Innanzitutto ha notevolmente stupito il comportamento dei responsabili dei tre laboratori e del dottor Tite del British Museum, nominato «garante» dell’intera operazione, i quali hanno preteso di escludere dall’operazione qualsiasi altro esame e qualsiasi altro ricercatore, rifiutando categoricamente di inserire la datazione con il radiocarbonio in un contesto multidisciplinare di indagini e di esami da effettuare in contemporanea, come era stato suggerito da più parti.
Il prelievo del campione di Sindone è avvenuto, con scelta improvvisata, da un unico sito che, tra l’altro, è tra i più inquinati del lenzuolo e quindi tra i meno adatti ad essere correttamente datati. Coloro che hanno eseguito l’operazione di prelievo del campione - che fu successivamente suddiviso in parti da consegnare ai tre laboratori - hanno fornito versioni con¬trastanti circa il peso e le misure dei campioni.
 
Inoltre, in base ai dati comunicati ufficialmente, si deduce che il campione prelevato pesava circa il doppio di quanto avrebbe dovuto, in base al peso unitario per centimetro quadrato della Sindone, calcolato con precisione in occasione degli esami del 1978.
Come mai?
 
Le possibilità sono solo due: o sono stati forniti dati errati oppure i dati non si riferivano al campione di Sindone […] i risultati forniti dai singoli laboratori presentano una non trascurabile disomogeneità, problema che non è stato possibile discutere ed approfondire a causa del rifiuto da parte dei responsabili dei laboratori di fornire i «dati primari», cioè non ancora interpretati e confrontati, in loro possesso […] (3).
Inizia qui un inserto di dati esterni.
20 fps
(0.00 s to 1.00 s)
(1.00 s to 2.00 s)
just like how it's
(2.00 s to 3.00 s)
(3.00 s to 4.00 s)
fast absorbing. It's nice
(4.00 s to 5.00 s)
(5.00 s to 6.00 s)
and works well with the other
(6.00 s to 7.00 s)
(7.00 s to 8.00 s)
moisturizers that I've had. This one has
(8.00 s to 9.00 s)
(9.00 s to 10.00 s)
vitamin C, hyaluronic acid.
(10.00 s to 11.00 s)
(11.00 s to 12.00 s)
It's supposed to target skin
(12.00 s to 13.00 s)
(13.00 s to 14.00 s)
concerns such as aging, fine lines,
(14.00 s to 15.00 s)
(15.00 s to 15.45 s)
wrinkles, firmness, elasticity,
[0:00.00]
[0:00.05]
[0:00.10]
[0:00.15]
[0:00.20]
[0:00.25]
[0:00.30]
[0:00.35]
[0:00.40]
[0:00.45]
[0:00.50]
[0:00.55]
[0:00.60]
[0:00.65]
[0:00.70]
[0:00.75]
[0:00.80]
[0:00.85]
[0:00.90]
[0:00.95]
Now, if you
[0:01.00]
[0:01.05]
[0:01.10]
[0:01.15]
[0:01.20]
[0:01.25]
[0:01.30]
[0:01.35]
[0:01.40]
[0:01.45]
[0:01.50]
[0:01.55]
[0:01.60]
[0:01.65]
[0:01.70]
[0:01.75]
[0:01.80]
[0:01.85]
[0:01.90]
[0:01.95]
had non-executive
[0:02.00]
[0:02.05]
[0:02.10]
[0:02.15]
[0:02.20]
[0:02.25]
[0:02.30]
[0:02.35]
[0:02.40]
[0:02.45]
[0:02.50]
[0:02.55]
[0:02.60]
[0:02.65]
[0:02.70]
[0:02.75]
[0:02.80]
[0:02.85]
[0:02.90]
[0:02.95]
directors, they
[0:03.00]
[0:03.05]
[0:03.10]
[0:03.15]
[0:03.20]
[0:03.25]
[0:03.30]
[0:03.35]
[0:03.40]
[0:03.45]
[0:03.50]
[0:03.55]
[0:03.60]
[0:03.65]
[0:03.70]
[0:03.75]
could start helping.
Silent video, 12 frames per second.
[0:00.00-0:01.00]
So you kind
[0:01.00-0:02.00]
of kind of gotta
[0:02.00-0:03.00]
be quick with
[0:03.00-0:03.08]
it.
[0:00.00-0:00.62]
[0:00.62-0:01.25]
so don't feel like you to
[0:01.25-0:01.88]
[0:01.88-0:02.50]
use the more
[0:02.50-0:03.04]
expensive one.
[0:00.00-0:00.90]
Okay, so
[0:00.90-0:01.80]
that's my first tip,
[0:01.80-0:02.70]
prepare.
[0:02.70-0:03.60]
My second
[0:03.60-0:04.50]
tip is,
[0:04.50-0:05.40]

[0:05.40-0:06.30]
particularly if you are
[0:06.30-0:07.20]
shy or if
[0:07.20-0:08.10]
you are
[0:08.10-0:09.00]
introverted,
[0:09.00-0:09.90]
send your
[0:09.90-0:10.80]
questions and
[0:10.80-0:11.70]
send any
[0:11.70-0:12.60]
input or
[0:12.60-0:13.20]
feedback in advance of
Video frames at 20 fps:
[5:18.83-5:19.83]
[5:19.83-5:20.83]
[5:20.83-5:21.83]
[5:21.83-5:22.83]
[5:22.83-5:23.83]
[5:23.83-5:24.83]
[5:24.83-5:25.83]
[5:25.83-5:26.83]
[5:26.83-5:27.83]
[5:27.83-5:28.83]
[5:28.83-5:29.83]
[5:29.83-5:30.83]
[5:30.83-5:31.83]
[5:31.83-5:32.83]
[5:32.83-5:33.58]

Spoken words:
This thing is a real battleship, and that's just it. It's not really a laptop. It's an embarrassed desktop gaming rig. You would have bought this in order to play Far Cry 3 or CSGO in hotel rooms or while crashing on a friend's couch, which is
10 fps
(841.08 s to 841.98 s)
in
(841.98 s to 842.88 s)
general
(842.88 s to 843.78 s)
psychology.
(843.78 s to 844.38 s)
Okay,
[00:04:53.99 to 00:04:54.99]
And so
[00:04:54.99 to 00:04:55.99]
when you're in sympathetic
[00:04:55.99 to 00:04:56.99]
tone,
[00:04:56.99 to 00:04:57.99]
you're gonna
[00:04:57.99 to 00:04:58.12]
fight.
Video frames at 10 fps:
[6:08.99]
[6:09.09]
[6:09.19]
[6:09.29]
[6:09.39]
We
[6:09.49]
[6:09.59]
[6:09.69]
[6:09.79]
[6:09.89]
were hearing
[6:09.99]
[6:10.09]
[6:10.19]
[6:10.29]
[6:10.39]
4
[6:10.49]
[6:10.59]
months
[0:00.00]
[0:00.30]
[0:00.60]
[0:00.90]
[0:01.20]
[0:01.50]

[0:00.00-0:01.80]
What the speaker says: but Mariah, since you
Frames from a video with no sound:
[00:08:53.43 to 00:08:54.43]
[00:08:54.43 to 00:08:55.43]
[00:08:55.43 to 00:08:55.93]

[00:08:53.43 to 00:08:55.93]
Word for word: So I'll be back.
Senza considerare il fatto che «la datazione di un campione di origine organica con il metodo del radiocarbonio possiede ben precisi limiti intrinseci. Tali limiti sono dovuti innanzitutto ad un’incertezza di misura che dipende essenzialmente dalla quantità di carbonio contenuta nel campione e dal metodo di conteggio utilizzato. Inoltre è molto difficile accertare l’‘integrità isotopica’ del campione, ovvero valutare se alla quantità di C14 presente alla morte dell’organismo (nel nostro caso al momento della raccolta del lino utilizzato per tessere la Sindone) non se ne sia aggiunto successivamente altro. Tenendo conto della storia assai travagliata della Sindone, ciò è assai probabile. Non bisogna dimenticare infatti che sulla Sindone sono stati ritrovati pollini, ife e spore, che il tessuto durante l’incendio patito a Chambéry è stato sottoposto ad una temperatura sufficiente a fondere un angolo della cassa d’argento che lo conteneva ed è stato imbevuto dell’acqua usata per spegnere il fuoco, che è stato esposto per lunghi periodi sia all’ambiente esterno che in ambienti chiusi saturi del fumo delle candele e che ha subito altre vicissitudini varie (un cronista del XVI secolo racconta addirittura che la Sindone fu bollita nell’olio) […] la letteratura scientifica è ricca di casi clamorosi di datazioni errate a causa di contaminazioni e di altri fattori imprevedibili ed ineliminabili. Inoltre il metodo del radiocarbonio non è l’unico metodo di datazione esistente e pertanto un’indagine seria non può prescindere da un esame comparato dell’attendibilità e precisione di tutti i metodi di datazione oggi conosciuti (luminescenza all’infrarosso, misurazione del grado di depolimerizzazione della cellulosa, ecc.) riferiti all’oggetto Sindone». […]
 
«Tali ricerche, come già si è detto, concordano pienamente nel definire la Sindone un oggetto ‘irriproducibile’, cioè dotato di caratteristiche fisico-chimiche uniche. Resta pertanto del tutto esclusa la possibilità che si tratti di un manufatto: pertanto l’immagine impressa sulla Sindone è certamente stata lasciata dal cadavere di un uomo che ha subito una serie di torture, tra le quali la flagellazione, e che infine è stato crocifisso.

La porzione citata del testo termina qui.